Top of PROVIDED ENTRIES

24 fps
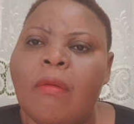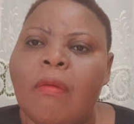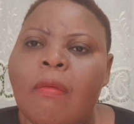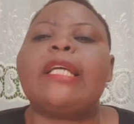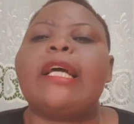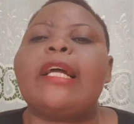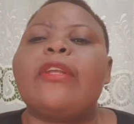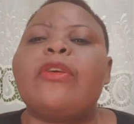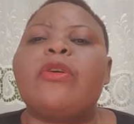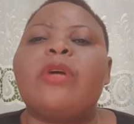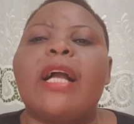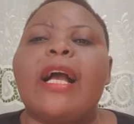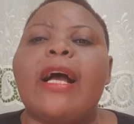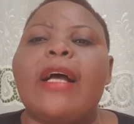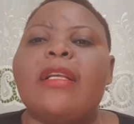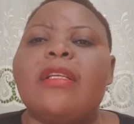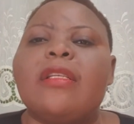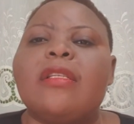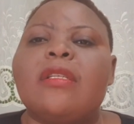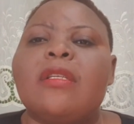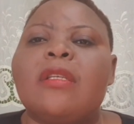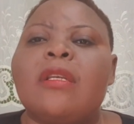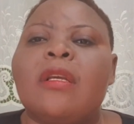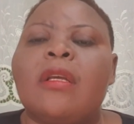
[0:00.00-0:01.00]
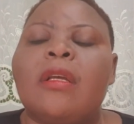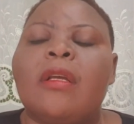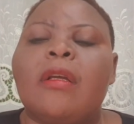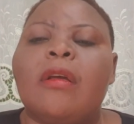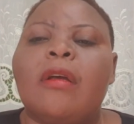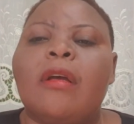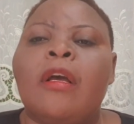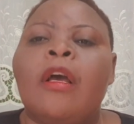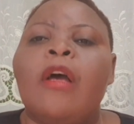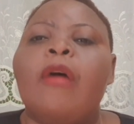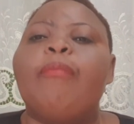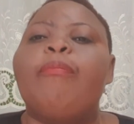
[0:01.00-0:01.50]
Tell you guys,
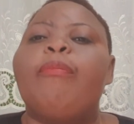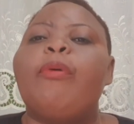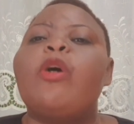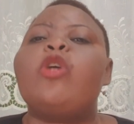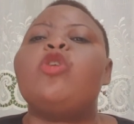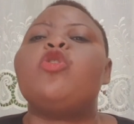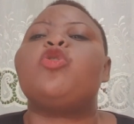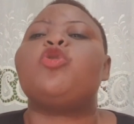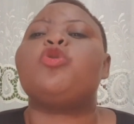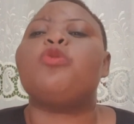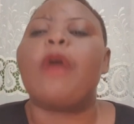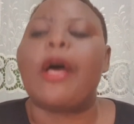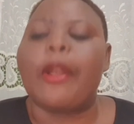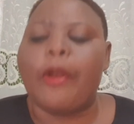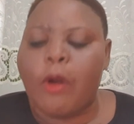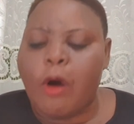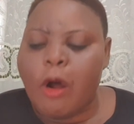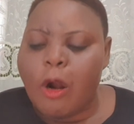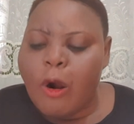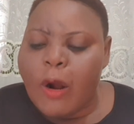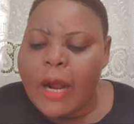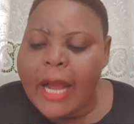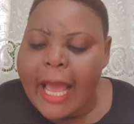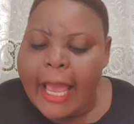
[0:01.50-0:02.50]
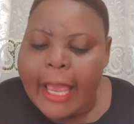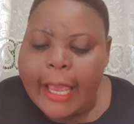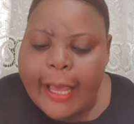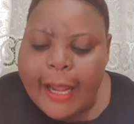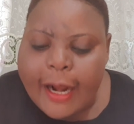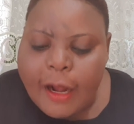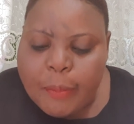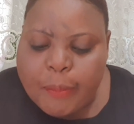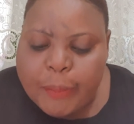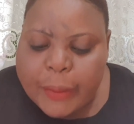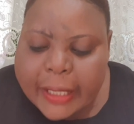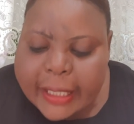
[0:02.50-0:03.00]
boys, you are no longer
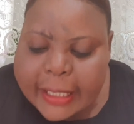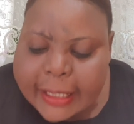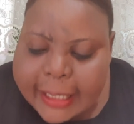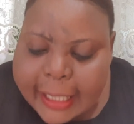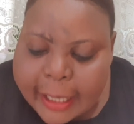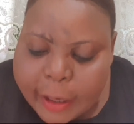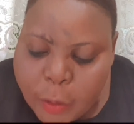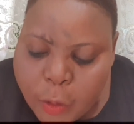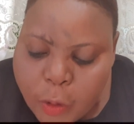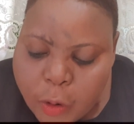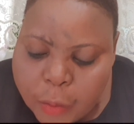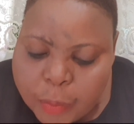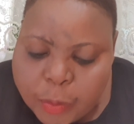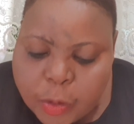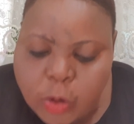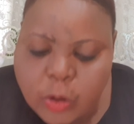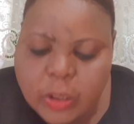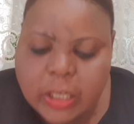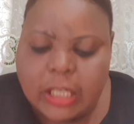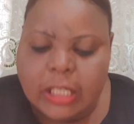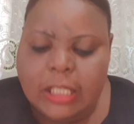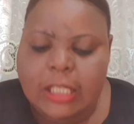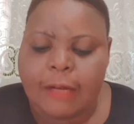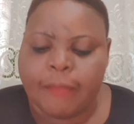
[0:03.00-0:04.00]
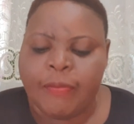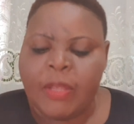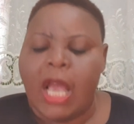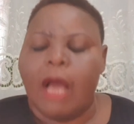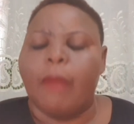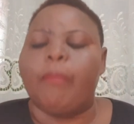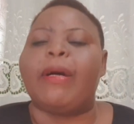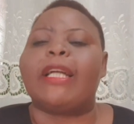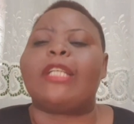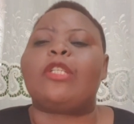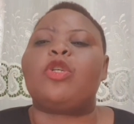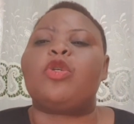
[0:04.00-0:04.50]
helping the community,
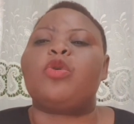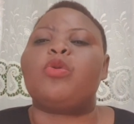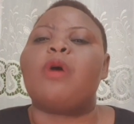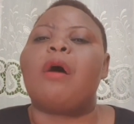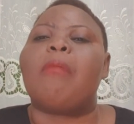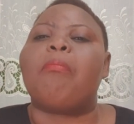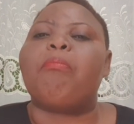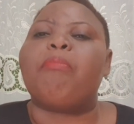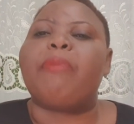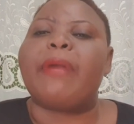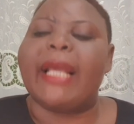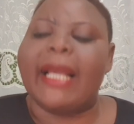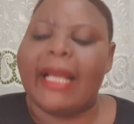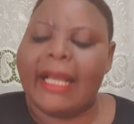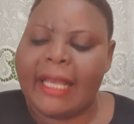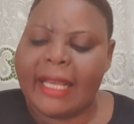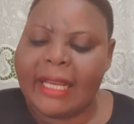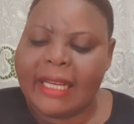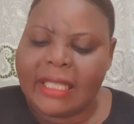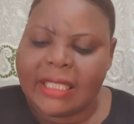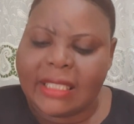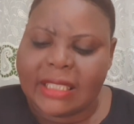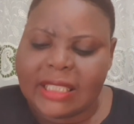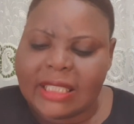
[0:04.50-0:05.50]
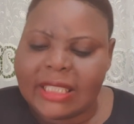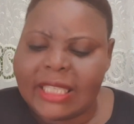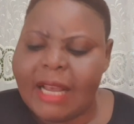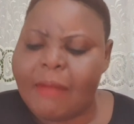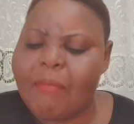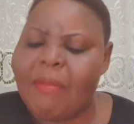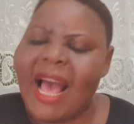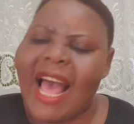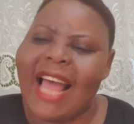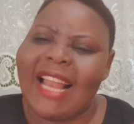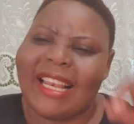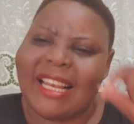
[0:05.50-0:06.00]
but you are bringing
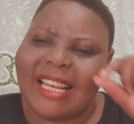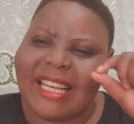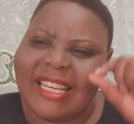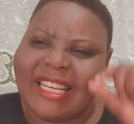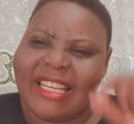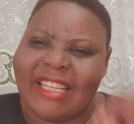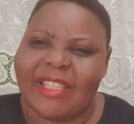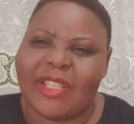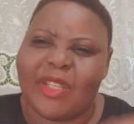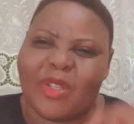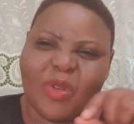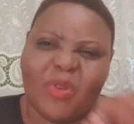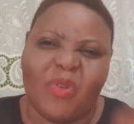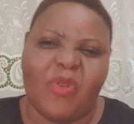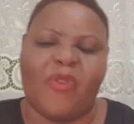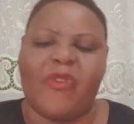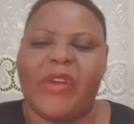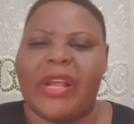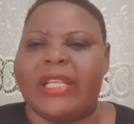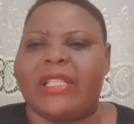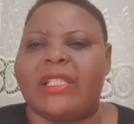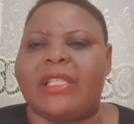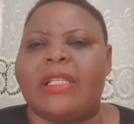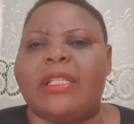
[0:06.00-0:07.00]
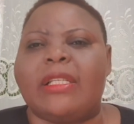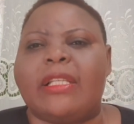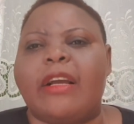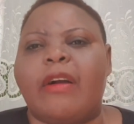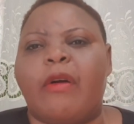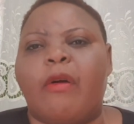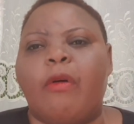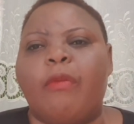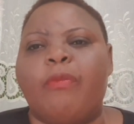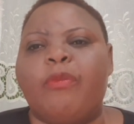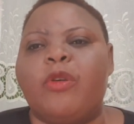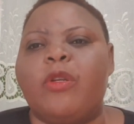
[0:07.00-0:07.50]
shame and disgrace in the
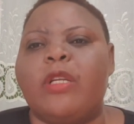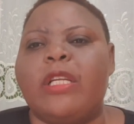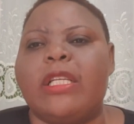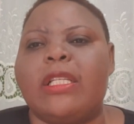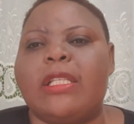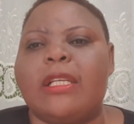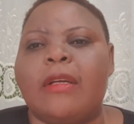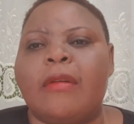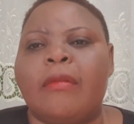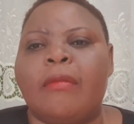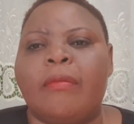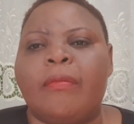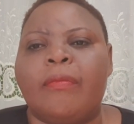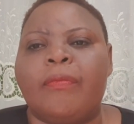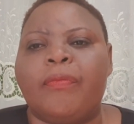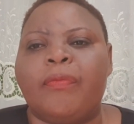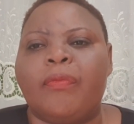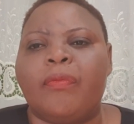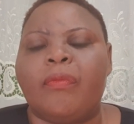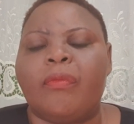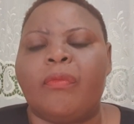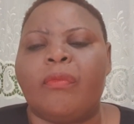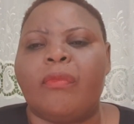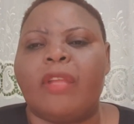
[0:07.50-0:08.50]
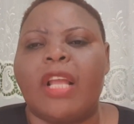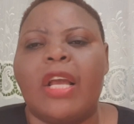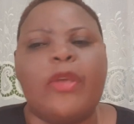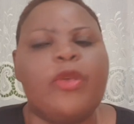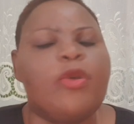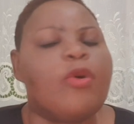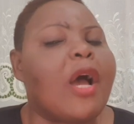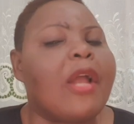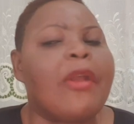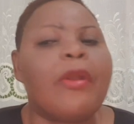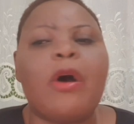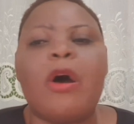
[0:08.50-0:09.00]
community.
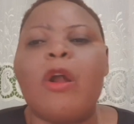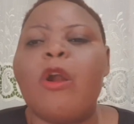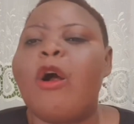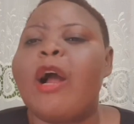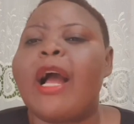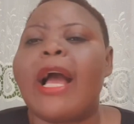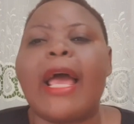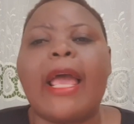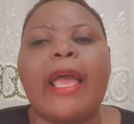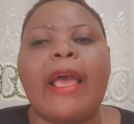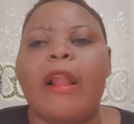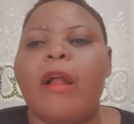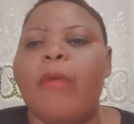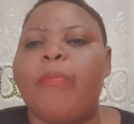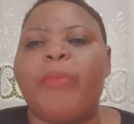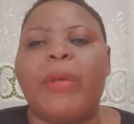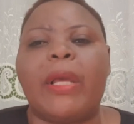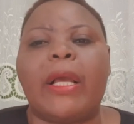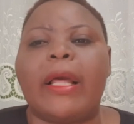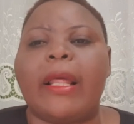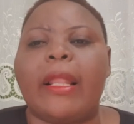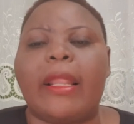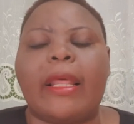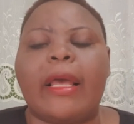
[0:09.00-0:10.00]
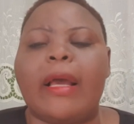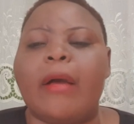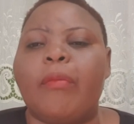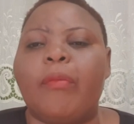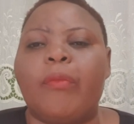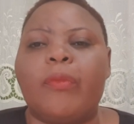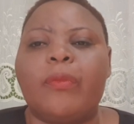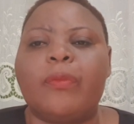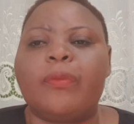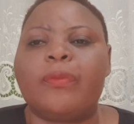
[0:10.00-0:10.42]
You are no longer helping them.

Bottom of PROVIDED ENTRIES

▶ _PROBLEM DETAILS_
Repeat, exactly and only, the lines from the one containing "[0:04.00-0:04.50]" through the final line of the data, both ends included, leaving out any picture.

▶ _ANSWER TO THE EXERCISE_
[0:04.00-0:04.50]
helping the community,
[0:04.50-0:05.50]
[0:05.50-0:06.00]
but you are bringing
[0:06.00-0:07.00]
[0:07.00-0:07.50]
shame and disgrace in the
[0:07.50-0:08.50]
[0:08.50-0:09.00]
community.
[0:09.00-0:10.00]
[0:10.00-0:10.42]
You are no longer helping them.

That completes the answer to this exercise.